Senior Airman Rob McNally observes Senior Airman Jeremy McCallmon as he performs a field sobriety walk and turn test.

Speaks said the training can only benefit the Luke and local communities.

“We hope that people are making the right decisions, but we can tell by the DUI board at the gates there are people out there pushing the limits,” she said. “This training will allow these officers to immediately identify if someone is driving under the influence.”

Parker agreed.

“Our ultimate goal here is to deter impaired drivers from ever getting behind the wheel,” Parker said. “We’re trying to make our community safer. Think before you make that decision to drive. If you drink, have a plan. If you drive, we’ll catch you and arrest you.”

The experience was beneficial for the drinkers, as well. Having their BrAC tested while drinking was eye-opening.
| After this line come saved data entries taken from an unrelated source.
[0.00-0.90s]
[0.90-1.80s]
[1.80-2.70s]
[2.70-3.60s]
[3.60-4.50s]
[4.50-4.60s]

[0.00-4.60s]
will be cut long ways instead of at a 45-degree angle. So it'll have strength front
Senior Airman Jeremy McCalmon from the 56th Component Maintenance Squadron Egress Flight had five drinks before his first breathalyzer when he registered .133 – not far away from twice the legal limit of .08. McCalmon said he’d eaten a normal breakfast and lunch, as well as snacks and water while drinking.

“I was definitely surprised,” said McCalmon, 24. “I feel good. I don’t feel drunk at all.”
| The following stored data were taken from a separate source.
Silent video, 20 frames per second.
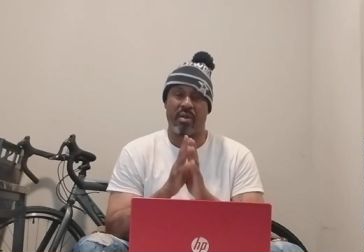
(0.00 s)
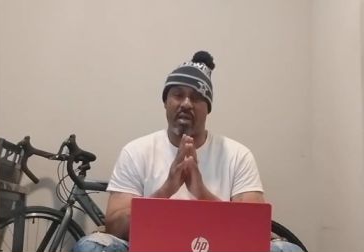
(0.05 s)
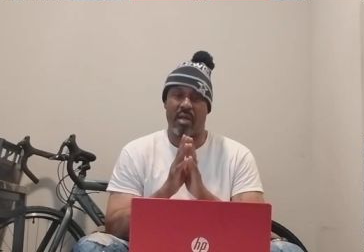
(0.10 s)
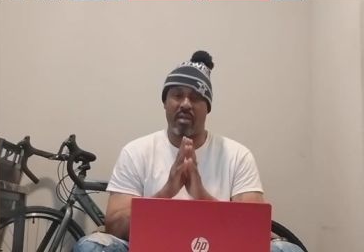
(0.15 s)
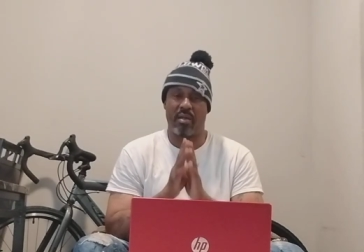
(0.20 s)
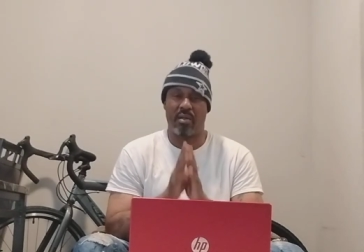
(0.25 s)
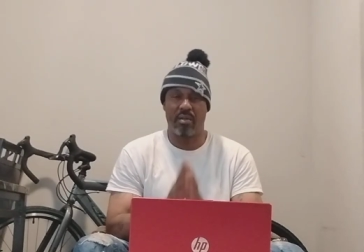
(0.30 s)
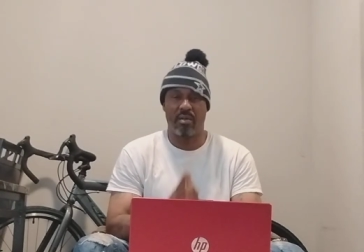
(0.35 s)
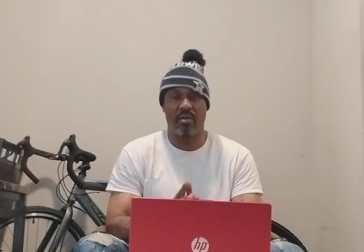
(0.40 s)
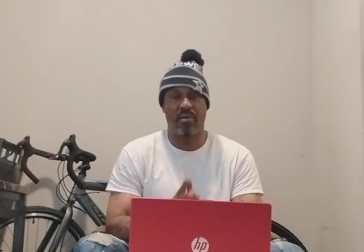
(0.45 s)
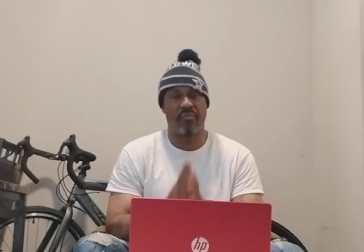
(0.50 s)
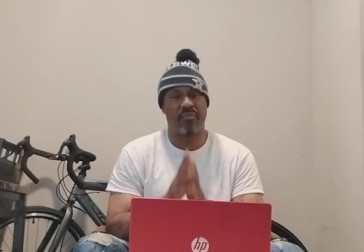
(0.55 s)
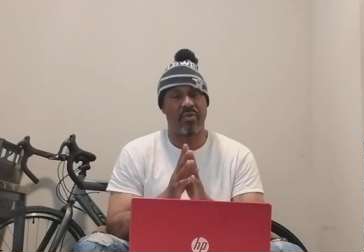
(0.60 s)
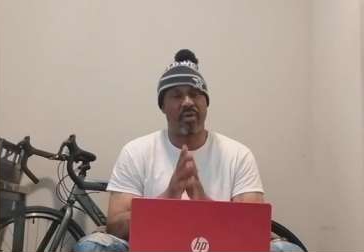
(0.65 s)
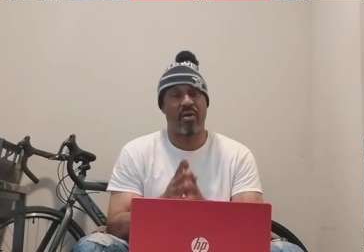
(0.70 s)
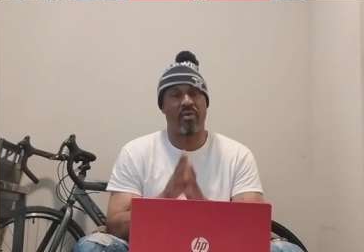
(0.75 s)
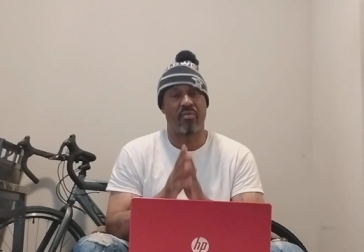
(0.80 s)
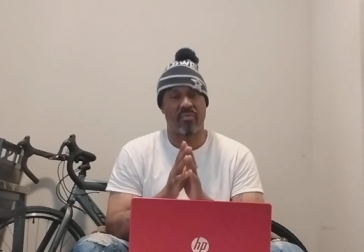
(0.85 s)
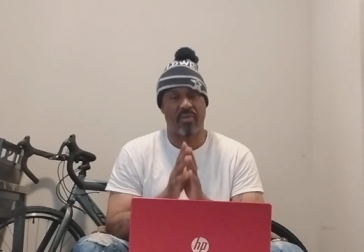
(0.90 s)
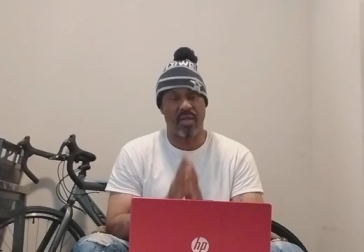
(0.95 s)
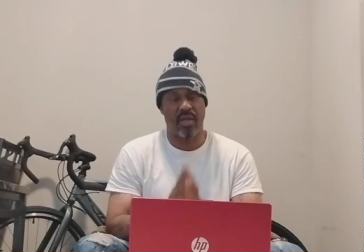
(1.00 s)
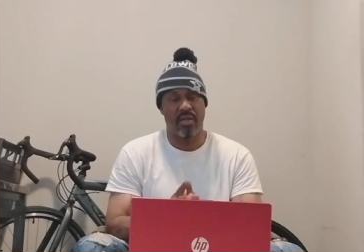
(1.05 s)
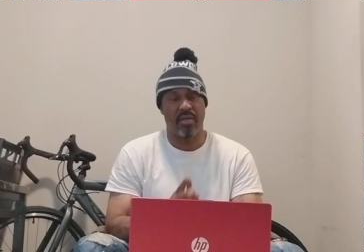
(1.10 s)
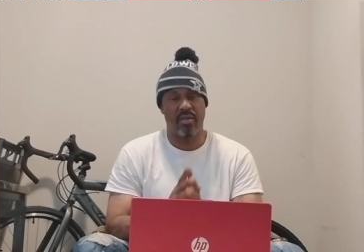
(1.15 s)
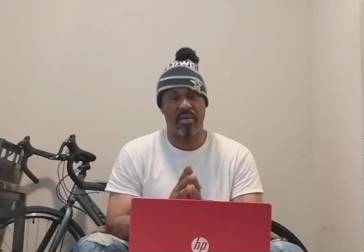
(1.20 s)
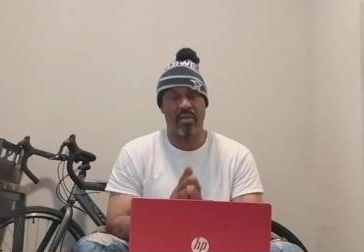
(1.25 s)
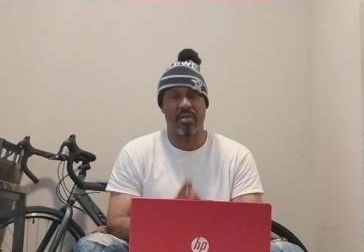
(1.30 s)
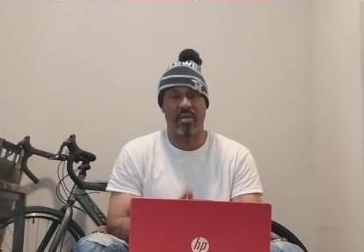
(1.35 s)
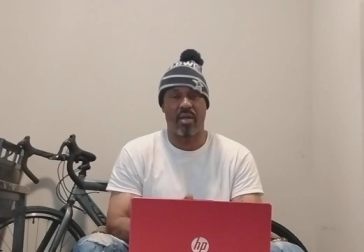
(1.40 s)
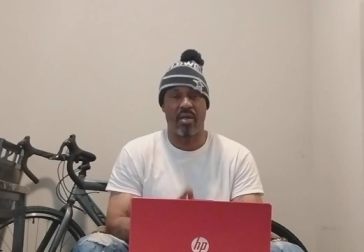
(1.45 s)
I love y'all.
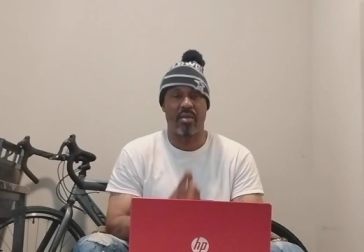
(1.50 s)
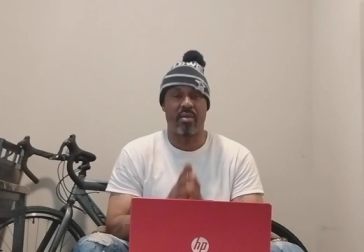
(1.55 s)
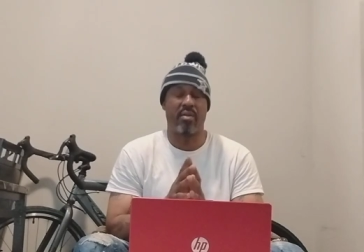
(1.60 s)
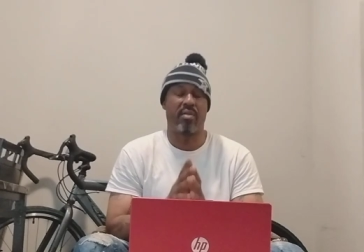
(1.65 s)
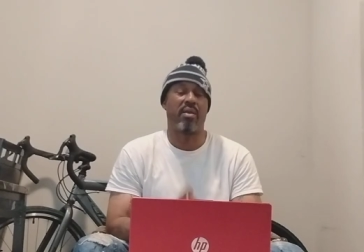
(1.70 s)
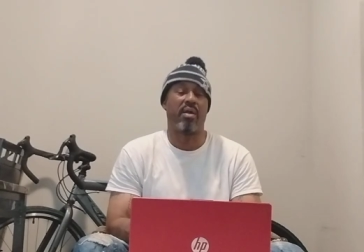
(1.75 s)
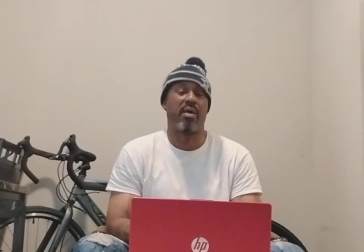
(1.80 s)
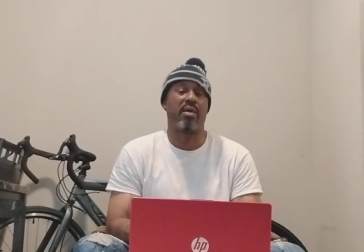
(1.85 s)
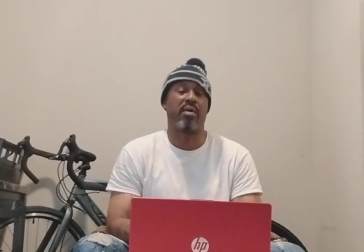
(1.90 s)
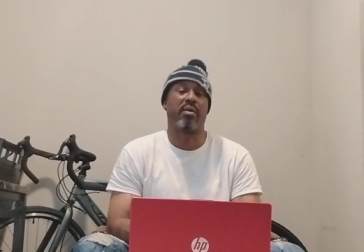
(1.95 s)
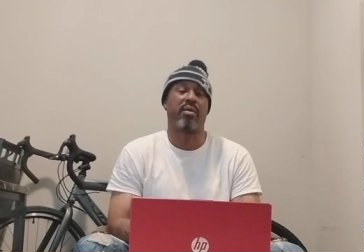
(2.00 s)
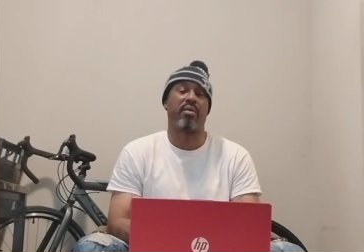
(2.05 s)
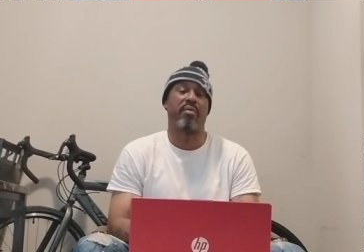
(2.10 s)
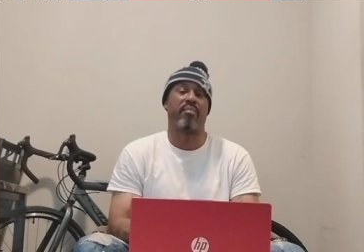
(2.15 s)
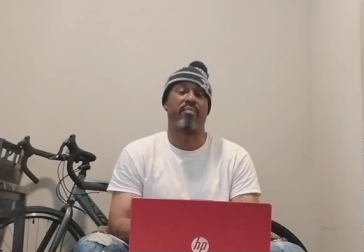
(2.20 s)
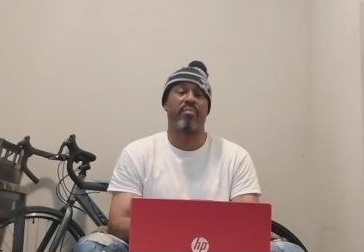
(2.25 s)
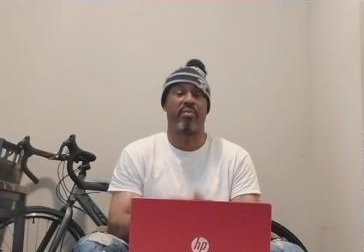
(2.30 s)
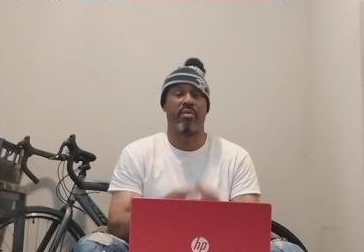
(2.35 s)
Thank you, thank you, thank you.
Mark Parker, Prescott Police Department program facilitator, performs a horizontal gaze nystagmus test on Airman 1st Class Nensen Benjamin, 56th Security Forces Squadron flight Sgt., Sept. 28 during a driving under the influence enforcement training course held at Bldg. 750 on Luke Air Force Base, Ariz.

The course is a National Highway Traffic Safety Administration certified course, was sponsored by the Prescott PD and approved to be held at Luke by the Arizona Governor’s Officer of Highway Safety, who donated training materials. In addition to Parker and Moody, volunteer instructors included: Officer Kris Johnston, Glendale Police Department DUI Enforcement Squad; Officer Jason Miller, Glendale PD DUI Enforcement Squad; and Officer Hugh Grant, Arizona Department of Public Safety.

Did you know …

  • You can be apprehended and charged with a DUI while having a BAC of less than .08 percent? It’s true – the charge of “impaired to the slightest degree” applies to those drivers who register .05-.079 percent.
  • Court fines start at $1,600 for a DUI charge?
  • Alcohol continues to be absorbed through the bloodstream as long as it stays in the stomach.
  • The Standardized Field Test Battery is scientifically validated and has been proven to be extremely accurate based on field studies?
  • It takes more than 5 hours for the average person to completely metabolize the alcohol it takes to register a .08 percent Blood Alcohol Content, 10 hours when an average person drinks enough to register a BAC of .15 percent and almost 24 hours for someone who drinks enough to register .25 percent?
  • Many DUI arrests don’t involve just alcohol, but drivers taking prescribed medications? Don’t disregard warning labels such as, “Don’t operate heavy machinery,” “May cause drowsiness,” and “Don’t combine with alcohol.”
  • If you drive after taking any substance that impairs your ability to operate a motor vehicle safely you can be arrested and be prosecuted for a DUI?